Some Hagerstown council members question need for take-home vehicles

July 16, 2008|By DAN DEARTH

HAGERSTOWN -- Some members of the Hagerstown City Council on Tuesday attacked a program in which about $108,976 of taxpayers' money was used to buy gasoline so municipal employees could drive city-owned vehicles to and from work.

A portion of the money, which was spent between November 2006 and October 2007, also was used to supply gasoline for the vehicles to use on the job, city records show. Almost 33,635 gallons of gasoline were purchased for 48 vehicles during that one-year period.

The issue was discussed several years ago, but resurfaced in May, when Councilwoman Kelly S. Cromer said the take-home vehicles were costing the city too much money in the wake of rising gas prices.

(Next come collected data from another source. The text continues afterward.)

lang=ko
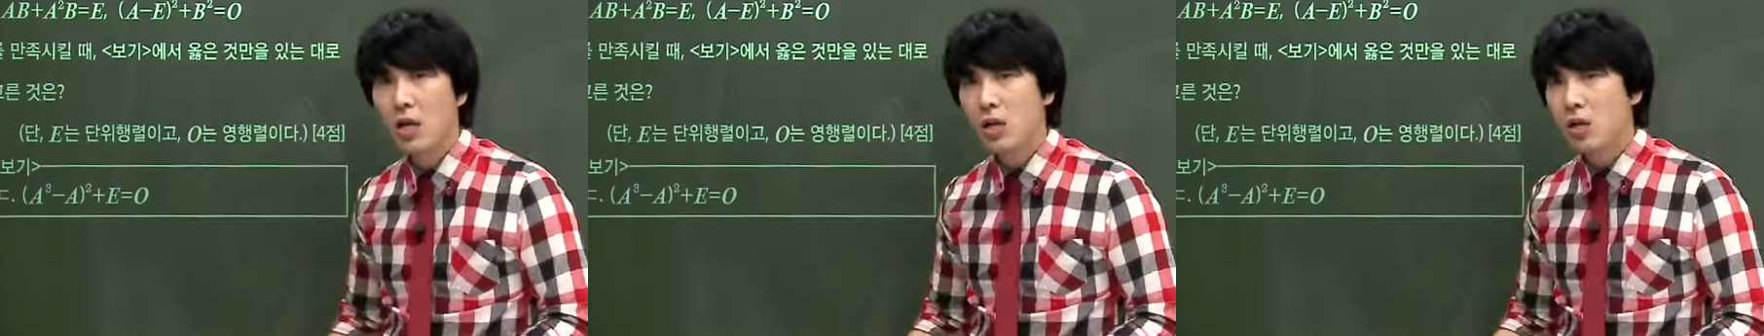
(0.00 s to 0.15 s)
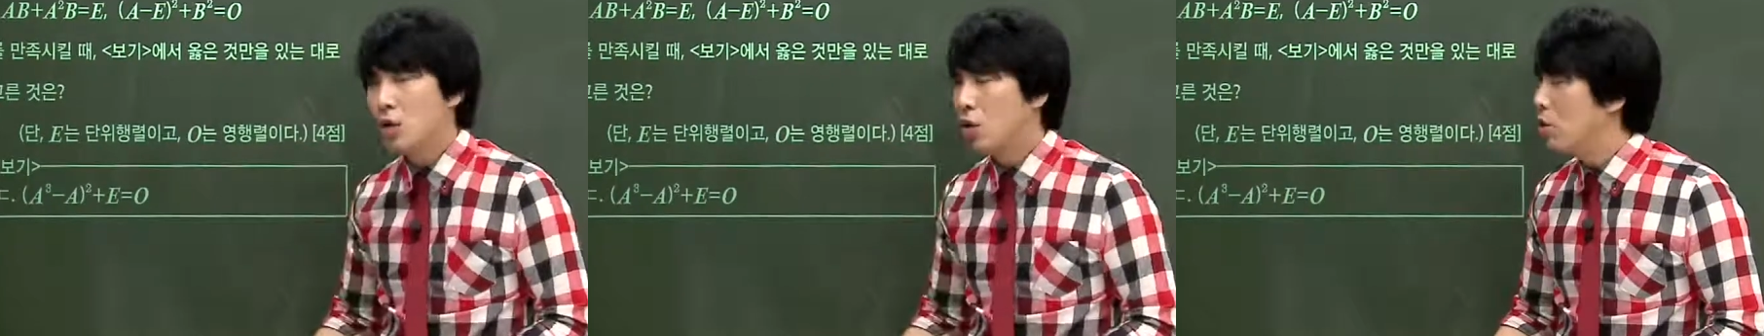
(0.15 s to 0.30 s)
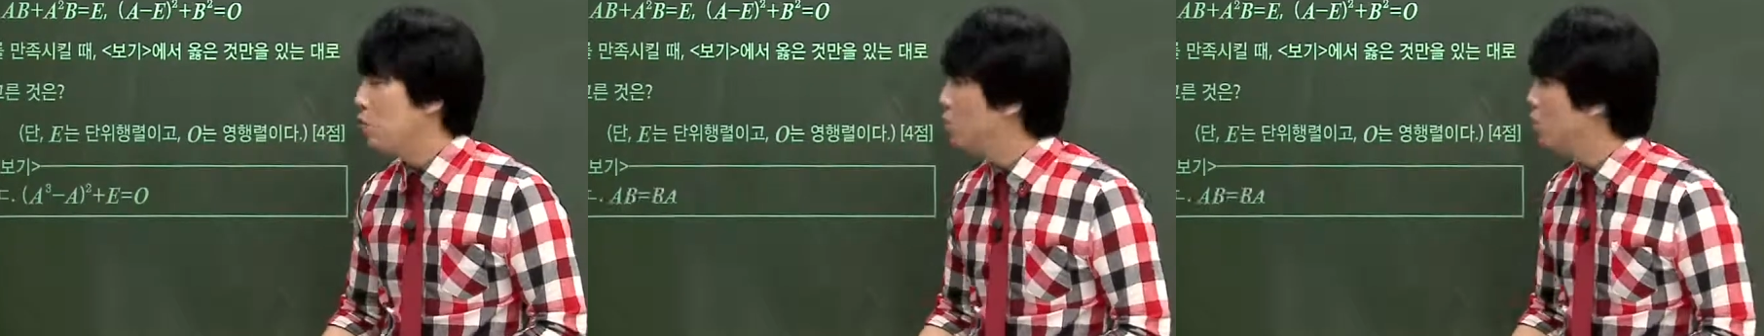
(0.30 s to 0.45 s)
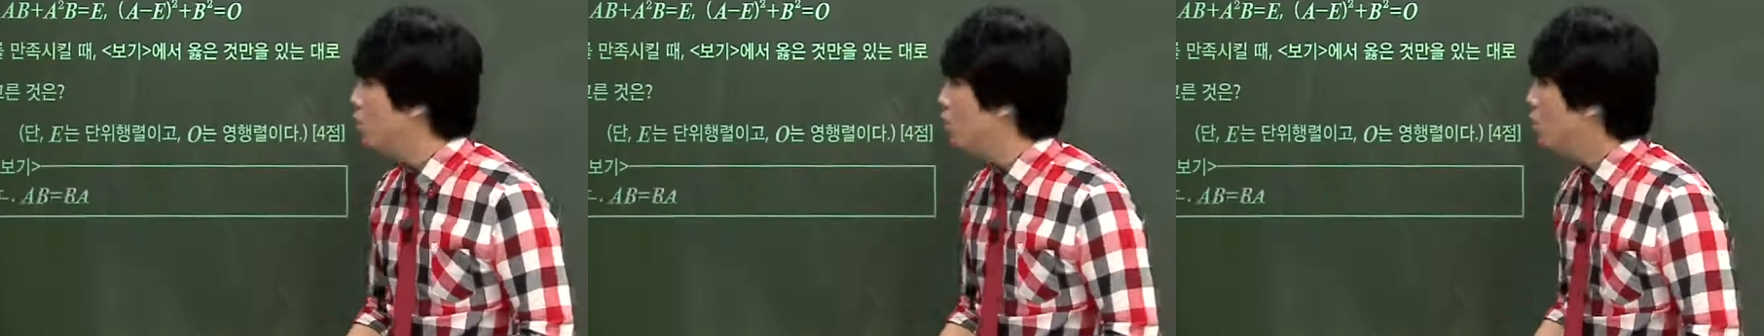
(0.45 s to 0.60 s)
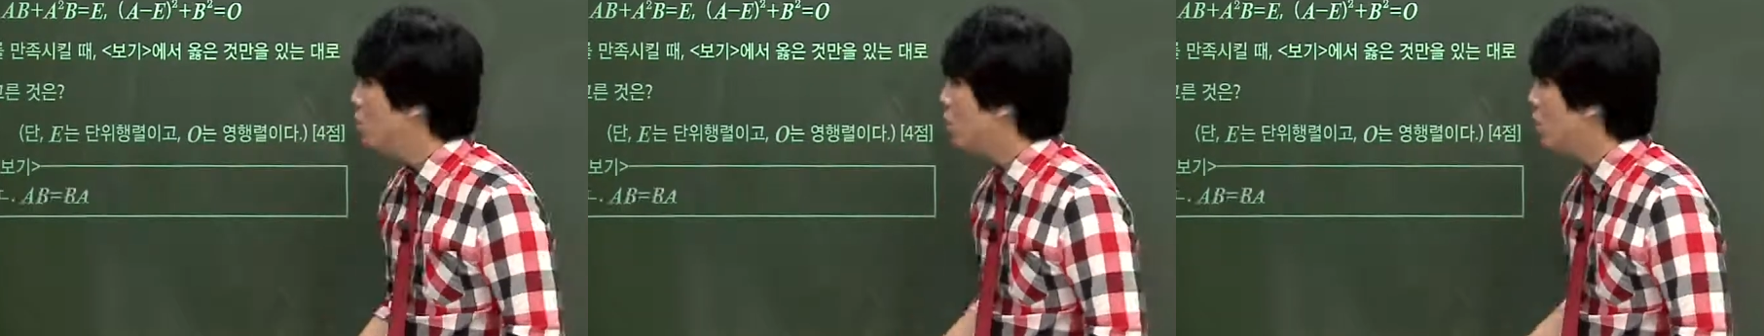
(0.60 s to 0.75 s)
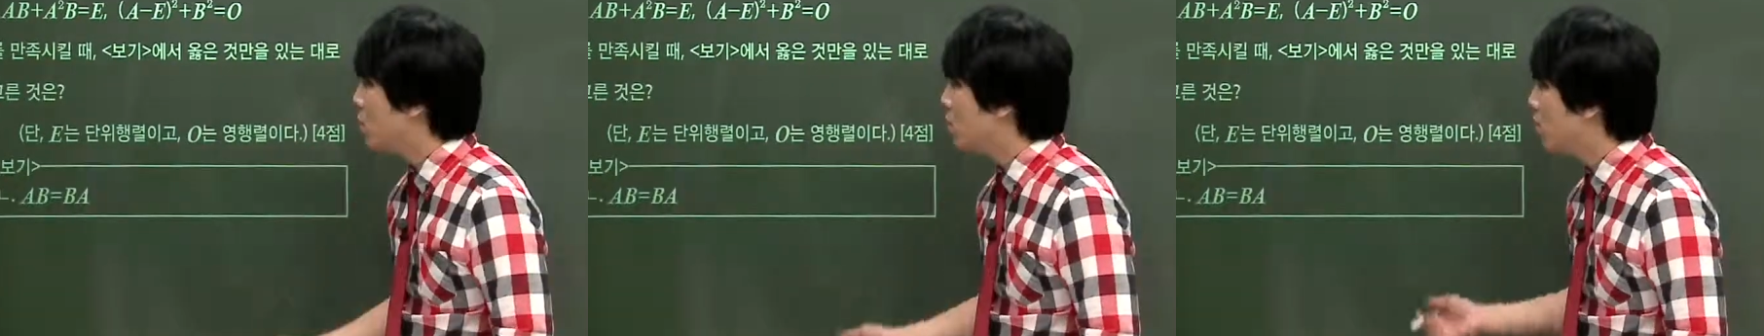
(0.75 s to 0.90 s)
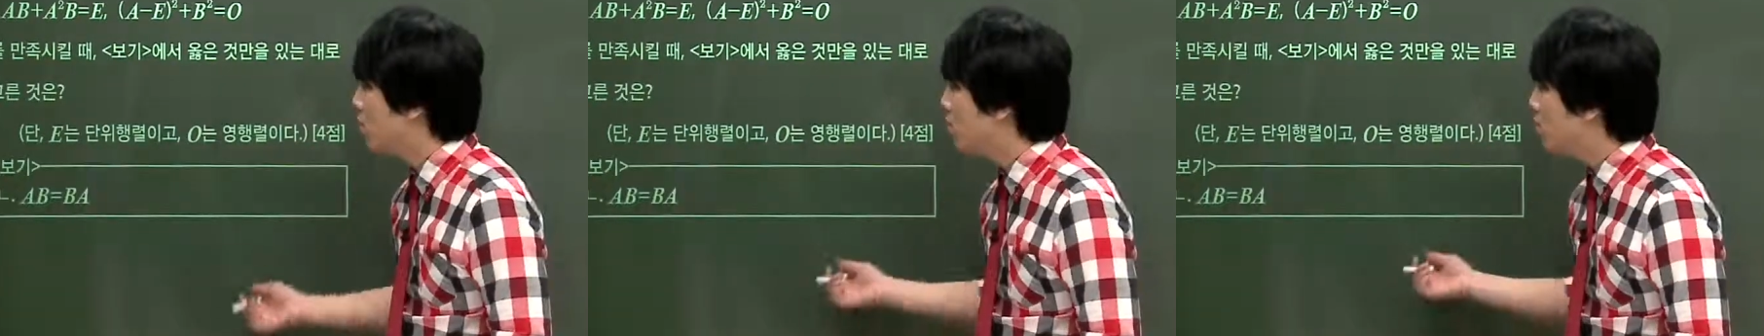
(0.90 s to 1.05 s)
결국
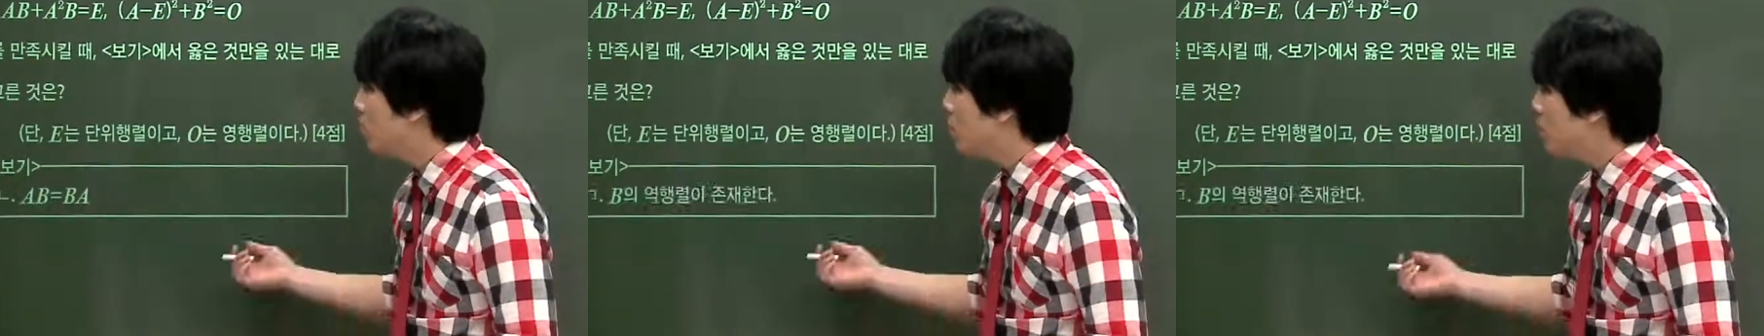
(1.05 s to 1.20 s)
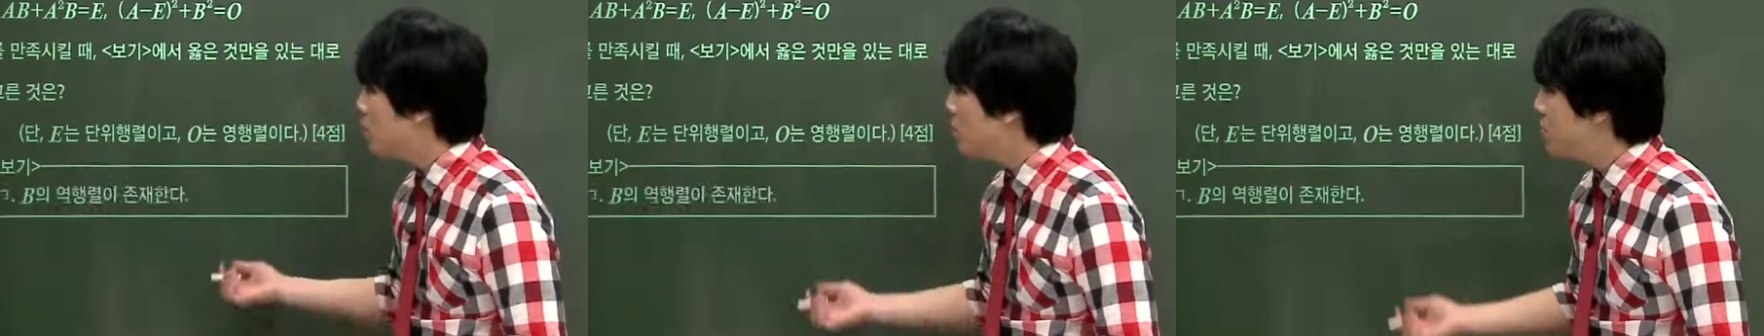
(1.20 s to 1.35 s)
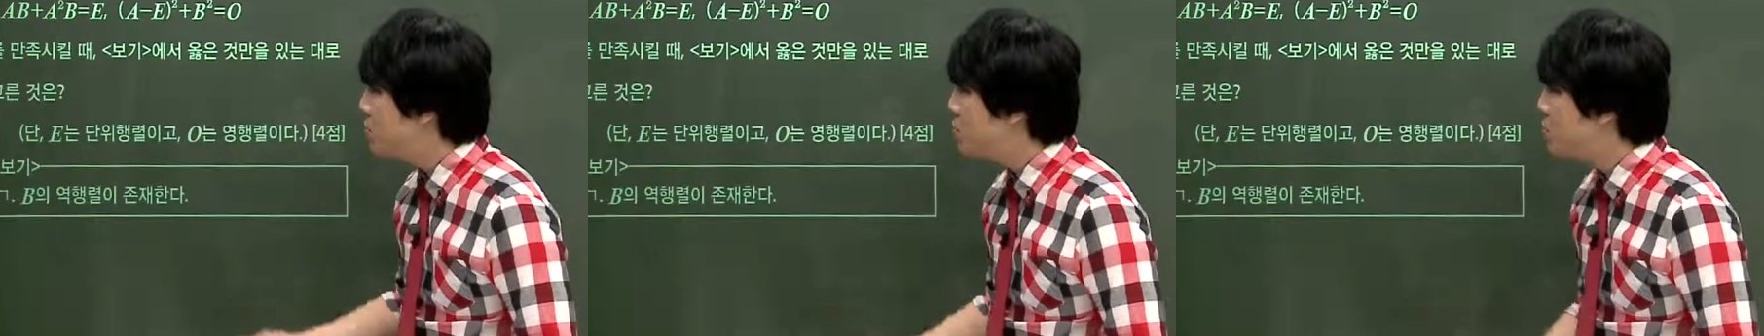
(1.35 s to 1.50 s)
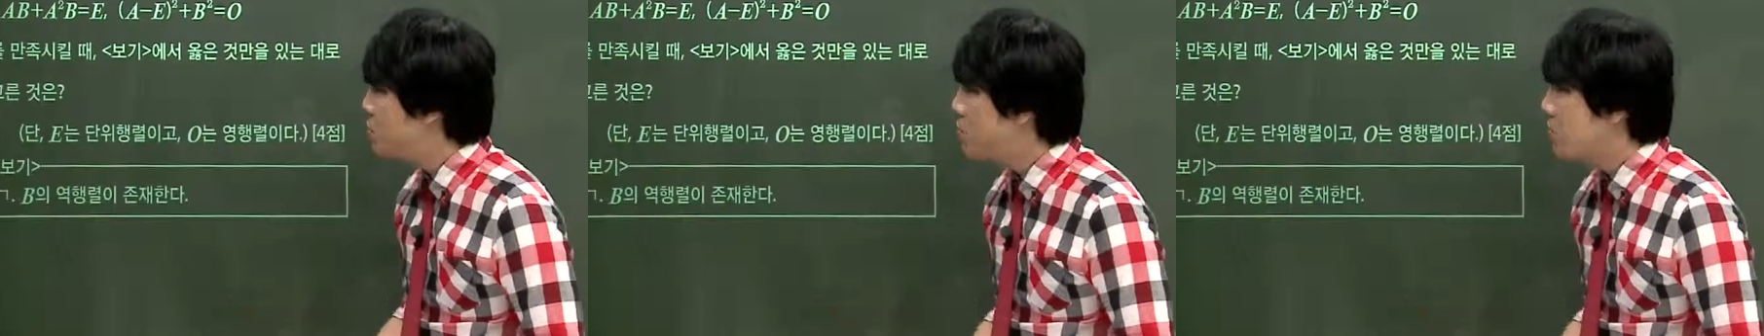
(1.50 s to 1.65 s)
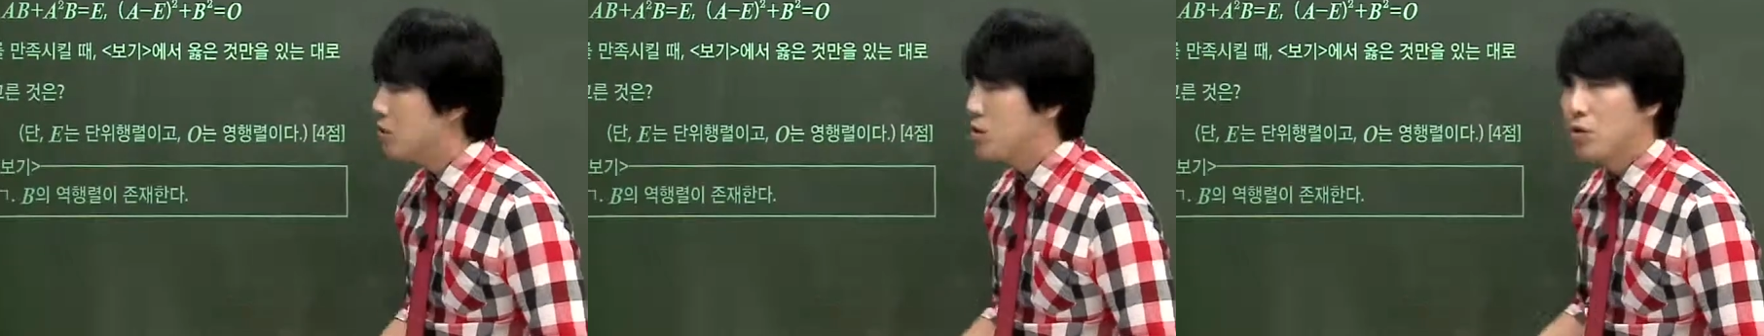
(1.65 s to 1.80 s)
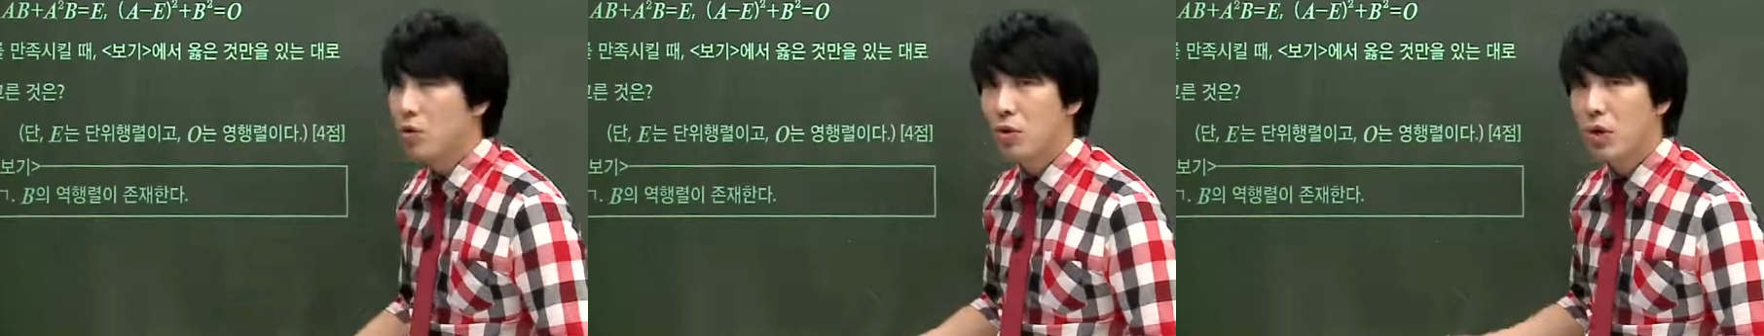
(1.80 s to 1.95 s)
여러분들이 힘들어했던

During a City Council work session Tuesday, Cromer and Councilwoman Penny M. Nigh questioned the managers of some city departments to determine the reason employees needed the vehicles to commute to and from work.


When Public Works Director Eric Deike told the council that four supervisors in his department used the vehicles for such purposes, but rarely responded to emergencies after hours, Cromer said, "That's ridiculous."

Nigh said she doubted whether the supervisors should have vehicles, despite Deike saying that the supervisors used the vehicles as "mobile offices."

"I don't want vehicles being taken home unless they respond to something ... It's a no-brainer," Nigh said.

City Utilities Director Michael Spiker said his department recently eliminated four of its 19 take-home vehicles, and two more would leave the fleet when their drivers soon retire.

Because the city doesn't have a specific policy to track take-home vehicle usage, Spiker said he would work with other members of the staff to devise a plan that would record, among other things, the number of miles that the vehicles log.

Councilwoman Alesia Parson-McBean requested that the plan also include information to determine who would be held liable if a city-owned vehicle was involved in an accident while an employee was commuting to or from work.

Although the council made no formal decision, Mayor Robert E. Bruchey II said rising gas prices have forced other governments to cancel take-home vehicle programs.

According to an Associated Press article that was written earlier this month, the Allegany (Md.) County Commissioners directed each county department to reduce its number of take-home vehicles by 25 percent within three years.

"We're trying to put together something that makes sense, saves money and still let's us get the job done," Bruchey said.